### [What is needed]
Please transcribe the listing below in full, exactly as written, leaving out its pictures.

### [Source records]
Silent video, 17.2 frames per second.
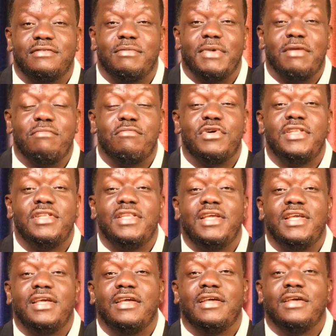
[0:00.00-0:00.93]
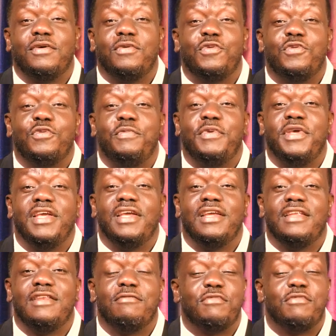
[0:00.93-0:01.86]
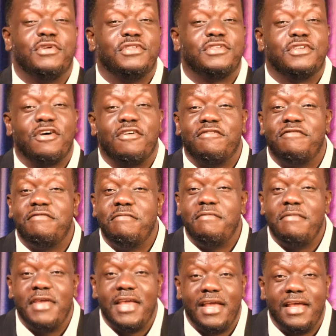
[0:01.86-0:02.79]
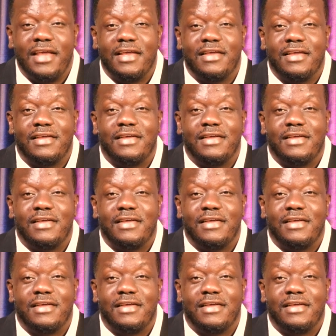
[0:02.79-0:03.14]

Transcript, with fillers: By Monday, we'll be in the month of May.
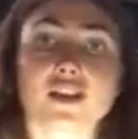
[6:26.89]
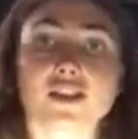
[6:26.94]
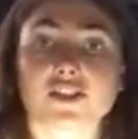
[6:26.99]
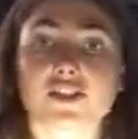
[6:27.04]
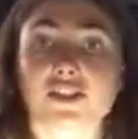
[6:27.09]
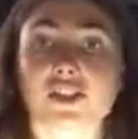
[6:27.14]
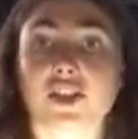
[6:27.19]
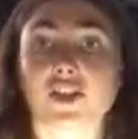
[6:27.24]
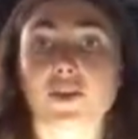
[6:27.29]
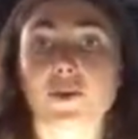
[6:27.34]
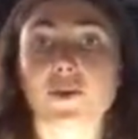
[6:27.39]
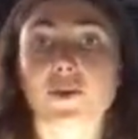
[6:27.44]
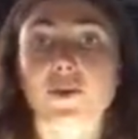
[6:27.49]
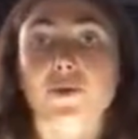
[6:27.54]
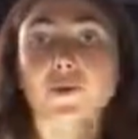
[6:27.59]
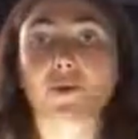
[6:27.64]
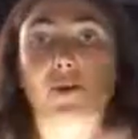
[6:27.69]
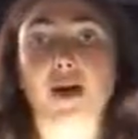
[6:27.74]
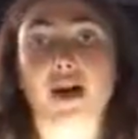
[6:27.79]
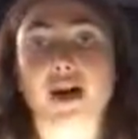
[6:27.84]
So
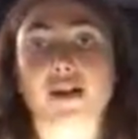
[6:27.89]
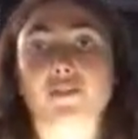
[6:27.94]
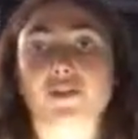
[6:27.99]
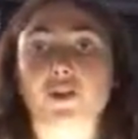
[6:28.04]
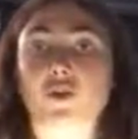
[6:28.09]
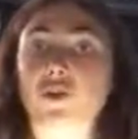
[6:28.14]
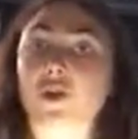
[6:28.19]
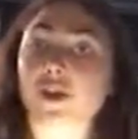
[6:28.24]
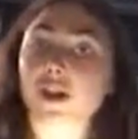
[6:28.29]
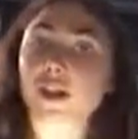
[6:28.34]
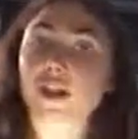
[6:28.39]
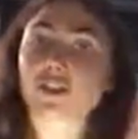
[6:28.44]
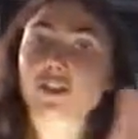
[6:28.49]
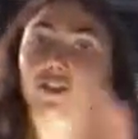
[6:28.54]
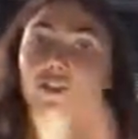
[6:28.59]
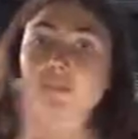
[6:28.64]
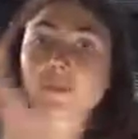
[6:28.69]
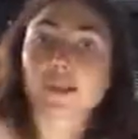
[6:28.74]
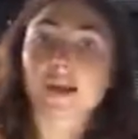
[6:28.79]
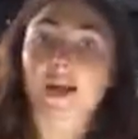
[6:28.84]
you'll have a
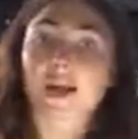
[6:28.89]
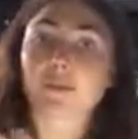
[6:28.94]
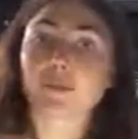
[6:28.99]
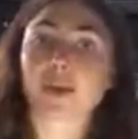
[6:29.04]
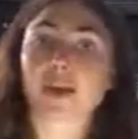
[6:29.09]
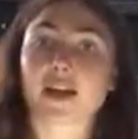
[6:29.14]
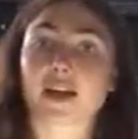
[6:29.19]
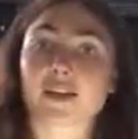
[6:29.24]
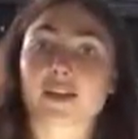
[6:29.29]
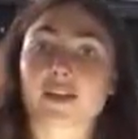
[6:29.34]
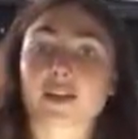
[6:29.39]
chronological timeline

### [Response area]
Silent video, 17.2 frames per second.
[0:00.00-0:00.93]
[0:00.93-0:01.86]
[0:01.86-0:02.79]
[0:02.79-0:03.14]

Transcript, with fillers: By Monday, we'll be in the month of May.
[6:26.89]
[6:26.94]
[6:26.99]
[6:27.04]
[6:27.09]
[6:27.14]
[6:27.19]
[6:27.24]
[6:27.29]
[6:27.34]
[6:27.39]
[6:27.44]
[6:27.49]
[6:27.54]
[6:27.59]
[6:27.64]
[6:27.69]
[6:27.74]
[6:27.79]
[6:27.84]
So
[6:27.89]
[6:27.94]
[6:27.99]
[6:28.04]
[6:28.09]
[6:28.14]
[6:28.19]
[6:28.24]
[6:28.29]
[6:28.34]
[6:28.39]
[6:28.44]
[6:28.49]
[6:28.54]
[6:28.59]
[6:28.64]
[6:28.69]
[6:28.74]
[6:28.79]
[6:28.84]
you'll have a
[6:28.89]
[6:28.94]
[6:28.99]
[6:29.04]
[6:29.09]
[6:29.14]
[6:29.19]
[6:29.24]
[6:29.29]
[6:29.34]
[6:29.39]
chronological timeline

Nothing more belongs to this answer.